There are still many unanswered questions about the assassination - mainly about assassin Lee Harvey Oswald's links with the Soviet Union, Cuba and even the CIA.
WHAT WE KNOW SO FAR
- Trump finally released the hotly-anticipated files but withheld thousands of others, saying he had "no choice" due to "national security reasons"
- Lee Harvey Oswald had secret meetings with KGB assassination chief two months before JFK was killed - and the FBI knew
- Soviet leaders considered Oswald a "neurotic maniac" who was disloyal to country
- They feared they would be nuked and ultimately blamed for JFK assassination
- FBI agents were grilled by a Senate committee over their failure to stop Oswald after his six-day Mexico visit
- The FBI had been trying to track Oswald before the assassination, with Cuban sources having said he was of interest
- Bizarre assassination plots for Fidel Castro also revealed including shell bomb
- Cambridge newspaper received mystery tip-off 25 minutes before assassination
- New conspiracy theory suggests Dallas cop J D Trippit was JFK's real killer
- The FBI warned Dallas police there was a threat to kill Oswald after the President's assassination but it was not acted on
- Hoover flagged concerns about Oswald, saying: "The thing I am concerned about is having something issued so that we can convince the public that Oswald is the real assassin."
- FBI memo reveals details of Bobby Kennedy's relationship with Marilyn Monroe
- According to the records, Oswald and Jack Ruby met in a Florida airport as part of a group heading to Cuba to "cut sugar cane" before the assassination and were heard by an informant discussing "Big Bird"
Conspiracy theories include a CIA plot, a mafia hit job and a covert operation by the Vice President Lyndon Johnson.
Roger Stone, a close Trump ally, advanced the unsubstantiated and widely disdained theory that Lyndon Johnson, who became president upon Kennedy's death, was involved in the killing.
He believes official killer Oswald was just a stooge - and instead the assassination was masterminded by Johnson and the CIA, which feared JFK was too soft on communist Cuba.
Another theory is that there was a second gunman involved, firing from a "grassy knoll" along the route of Kennedy's presidential motorcade.
A report from the the House of Representatives said there was a "high probability" that two marksmen fired at Kennedy.
THE DEATH OF AN AMERICAN ICON
US President John Fitzgerald Kennedy was assassinated in Dallas in November 22 in 1963 as he travelled in a motorcade through Dealey Plaza.
Thousands of books, articles, TV shows and films have explored the idea that Kennedy's assassination was the result of an elaborate conspiracy.
Historians believe that the secret files can shed light on the assassination of President Kennedy.
No one knows for sure who killed JFK but the official version is that the culprit was Lee Harvey Oswald.
Shortly after, Oswald, a 24-year-old self-proclaimed Marxist, was arrested in a nearby cinema after apparently shooting Dallas police officer J. D. Tippit.
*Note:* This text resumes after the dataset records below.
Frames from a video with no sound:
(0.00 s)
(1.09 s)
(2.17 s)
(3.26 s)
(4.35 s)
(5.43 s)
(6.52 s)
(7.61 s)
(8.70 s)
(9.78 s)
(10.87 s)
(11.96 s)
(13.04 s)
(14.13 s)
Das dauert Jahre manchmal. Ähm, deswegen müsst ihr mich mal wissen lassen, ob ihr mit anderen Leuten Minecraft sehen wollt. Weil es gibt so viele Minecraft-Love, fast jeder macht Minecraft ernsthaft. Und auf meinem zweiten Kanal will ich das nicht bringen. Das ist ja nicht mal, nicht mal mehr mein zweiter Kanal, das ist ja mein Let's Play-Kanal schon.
He denied shooting anybody claiming to reporters that he was a "patsy".
Two days after the assassination, Oswald was gunned down by nightclub owner Jack Ruby while being escorted through the basement of the Dallas police station.
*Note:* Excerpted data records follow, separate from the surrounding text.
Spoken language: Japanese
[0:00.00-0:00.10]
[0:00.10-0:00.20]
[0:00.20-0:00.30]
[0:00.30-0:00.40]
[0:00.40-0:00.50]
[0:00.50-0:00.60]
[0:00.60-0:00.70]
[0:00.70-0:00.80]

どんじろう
The Warren Commission in 1964 reported that Oswald had been the lone gunman, and another congressional probe in 1979 found no evidence to support the theory that the CIA had been involved.
But some say this was a cover-up.
President Donald Trump has asked all crime and intelligence agencies to go back and review their suggested redactions so that even more of the material can be released in coming months.
Officials say Trump will impress upon federal agencies that JFK files should stay secret after the six-month review "only in the rarest cases."